[SUPPLIED MATERIAL — start]
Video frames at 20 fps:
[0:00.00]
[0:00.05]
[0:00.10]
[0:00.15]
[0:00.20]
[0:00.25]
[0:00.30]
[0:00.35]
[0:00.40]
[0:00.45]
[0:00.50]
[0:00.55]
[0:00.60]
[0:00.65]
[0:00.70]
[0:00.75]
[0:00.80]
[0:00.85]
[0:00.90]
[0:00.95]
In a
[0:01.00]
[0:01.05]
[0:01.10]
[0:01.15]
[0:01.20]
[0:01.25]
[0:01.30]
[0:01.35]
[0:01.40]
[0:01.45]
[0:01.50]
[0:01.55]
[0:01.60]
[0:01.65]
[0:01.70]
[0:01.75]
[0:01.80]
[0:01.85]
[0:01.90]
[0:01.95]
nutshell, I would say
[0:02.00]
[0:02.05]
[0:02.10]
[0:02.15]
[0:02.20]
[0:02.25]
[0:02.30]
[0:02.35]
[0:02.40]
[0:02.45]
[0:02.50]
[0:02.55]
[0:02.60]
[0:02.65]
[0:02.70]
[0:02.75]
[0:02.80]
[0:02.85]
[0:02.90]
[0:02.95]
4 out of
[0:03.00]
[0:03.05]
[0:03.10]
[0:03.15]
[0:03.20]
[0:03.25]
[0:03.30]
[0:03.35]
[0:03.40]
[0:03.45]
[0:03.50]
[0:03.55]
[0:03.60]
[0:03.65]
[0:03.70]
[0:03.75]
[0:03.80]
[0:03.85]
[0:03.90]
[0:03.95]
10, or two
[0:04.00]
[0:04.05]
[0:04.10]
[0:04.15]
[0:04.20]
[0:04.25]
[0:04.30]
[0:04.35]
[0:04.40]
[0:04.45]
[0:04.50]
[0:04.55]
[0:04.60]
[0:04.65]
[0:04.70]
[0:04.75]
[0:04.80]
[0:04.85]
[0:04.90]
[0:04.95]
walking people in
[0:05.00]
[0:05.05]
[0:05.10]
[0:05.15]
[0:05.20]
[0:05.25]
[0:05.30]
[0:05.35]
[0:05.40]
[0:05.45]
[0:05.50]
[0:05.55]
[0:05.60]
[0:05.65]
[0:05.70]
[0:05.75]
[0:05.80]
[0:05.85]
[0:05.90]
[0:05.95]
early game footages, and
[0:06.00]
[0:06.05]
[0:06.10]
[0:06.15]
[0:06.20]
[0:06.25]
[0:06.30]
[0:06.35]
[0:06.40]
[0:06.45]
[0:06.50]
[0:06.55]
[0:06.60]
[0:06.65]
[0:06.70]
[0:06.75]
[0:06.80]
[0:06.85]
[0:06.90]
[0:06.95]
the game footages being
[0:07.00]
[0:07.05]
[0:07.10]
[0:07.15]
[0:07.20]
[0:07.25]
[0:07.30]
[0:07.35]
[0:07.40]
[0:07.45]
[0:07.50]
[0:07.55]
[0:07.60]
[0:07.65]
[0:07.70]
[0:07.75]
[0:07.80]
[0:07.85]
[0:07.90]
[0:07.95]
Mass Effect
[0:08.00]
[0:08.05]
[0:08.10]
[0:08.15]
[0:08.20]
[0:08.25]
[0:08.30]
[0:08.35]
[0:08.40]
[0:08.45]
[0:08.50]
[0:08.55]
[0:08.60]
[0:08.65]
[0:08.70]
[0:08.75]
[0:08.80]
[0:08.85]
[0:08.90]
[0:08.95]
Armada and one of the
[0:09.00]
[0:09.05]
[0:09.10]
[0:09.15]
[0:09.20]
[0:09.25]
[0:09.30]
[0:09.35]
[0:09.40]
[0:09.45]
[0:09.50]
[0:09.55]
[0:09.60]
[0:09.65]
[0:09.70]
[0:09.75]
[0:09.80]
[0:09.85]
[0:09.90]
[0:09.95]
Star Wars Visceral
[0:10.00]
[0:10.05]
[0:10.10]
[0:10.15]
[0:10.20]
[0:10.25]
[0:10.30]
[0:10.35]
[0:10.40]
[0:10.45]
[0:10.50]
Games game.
[SUPPLIED MATERIAL — finish]
> **WHAT YOU ARE ASKED TO DO**
Make an exact copy of every entry.

> **EXERCISE OUTPUT**
Video frames at 20 fps:
[0:00.00]
[0:00.05]
[0:00.10]
[0:00.15]
[0:00.20]
[0:00.25]
[0:00.30]
[0:00.35]
[0:00.40]
[0:00.45]
[0:00.50]
[0:00.55]
[0:00.60]
[0:00.65]
[0:00.70]
[0:00.75]
[0:00.80]
[0:00.85]
[0:00.90]
[0:00.95]
In a
[0:01.00]
[0:01.05]
[0:01.10]
[0:01.15]
[0:01.20]
[0:01.25]
[0:01.30]
[0:01.35]
[0:01.40]
[0:01.45]
[0:01.50]
[0:01.55]
[0:01.60]
[0:01.65]
[0:01.70]
[0:01.75]
[0:01.80]
[0:01.85]
[0:01.90]
[0:01.95]
nutshell, I would say
[0:02.00]
[0:02.05]
[0:02.10]
[0:02.15]
[0:02.20]
[0:02.25]
[0:02.30]
[0:02.35]
[0:02.40]
[0:02.45]
[0:02.50]
[0:02.55]
[0:02.60]
[0:02.65]
[0:02.70]
[0:02.75]
[0:02.80]
[0:02.85]
[0:02.90]
[0:02.95]
4 out of
[0:03.00]
[0:03.05]
[0:03.10]
[0:03.15]
[0:03.20]
[0:03.25]
[0:03.30]
[0:03.35]
[0:03.40]
[0:03.45]
[0:03.50]
[0:03.55]
[0:03.60]
[0:03.65]
[0:03.70]
[0:03.75]
[0:03.80]
[0:03.85]
[0:03.90]
[0:03.95]
10, or two
[0:04.00]
[0:04.05]
[0:04.10]
[0:04.15]
[0:04.20]
[0:04.25]
[0:04.30]
[0:04.35]
[0:04.40]
[0:04.45]
[0:04.50]
[0:04.55]
[0:04.60]
[0:04.65]
[0:04.70]
[0:04.75]
[0:04.80]
[0:04.85]
[0:04.90]
[0:04.95]
walking people in
[0:05.00]
[0:05.05]
[0:05.10]
[0:05.15]
[0:05.20]
[0:05.25]
[0:05.30]
[0:05.35]
[0:05.40]
[0:05.45]
[0:05.50]
[0:05.55]
[0:05.60]
[0:05.65]
[0:05.70]
[0:05.75]
[0:05.80]
[0:05.85]
[0:05.90]
[0:05.95]
early game footages, and
[0:06.00]
[0:06.05]
[0:06.10]
[0:06.15]
[0:06.20]
[0:06.25]
[0:06.30]
[0:06.35]
[0:06.40]
[0:06.45]
[0:06.50]
[0:06.55]
[0:06.60]
[0:06.65]
[0:06.70]
[0:06.75]
[0:06.80]
[0:06.85]
[0:06.90]
[0:06.95]
the game footages being
[0:07.00]
[0:07.05]
[0:07.10]
[0:07.15]
[0:07.20]
[0:07.25]
[0:07.30]
[0:07.35]
[0:07.40]
[0:07.45]
[0:07.50]
[0:07.55]
[0:07.60]
[0:07.65]
[0:07.70]
[0:07.75]
[0:07.80]
[0:07.85]
[0:07.90]
[0:07.95]
Mass Effect
[0:08.00]
[0:08.05]
[0:08.10]
[0:08.15]
[0:08.20]
[0:08.25]
[0:08.30]
[0:08.35]
[0:08.40]
[0:08.45]
[0:08.50]
[0:08.55]
[0:08.60]
[0:08.65]
[0:08.70]
[0:08.75]
[0:08.80]
[0:08.85]
[0:08.90]
[0:08.95]
Armada and one of the
[0:09.00]
[0:09.05]
[0:09.10]
[0:09.15]
[0:09.20]
[0:09.25]
[0:09.30]
[0:09.35]
[0:09.40]
[0:09.45]
[0:09.50]
[0:09.55]
[0:09.60]
[0:09.65]
[0:09.70]
[0:09.75]
[0:09.80]
[0:09.85]
[0:09.90]
[0:09.95]
Star Wars Visceral
[0:10.00]
[0:10.05]
[0:10.10]
[0:10.15]
[0:10.20]
[0:10.25]
[0:10.30]
[0:10.35]
[0:10.40]
[0:10.45]
[0:10.50]
Games game.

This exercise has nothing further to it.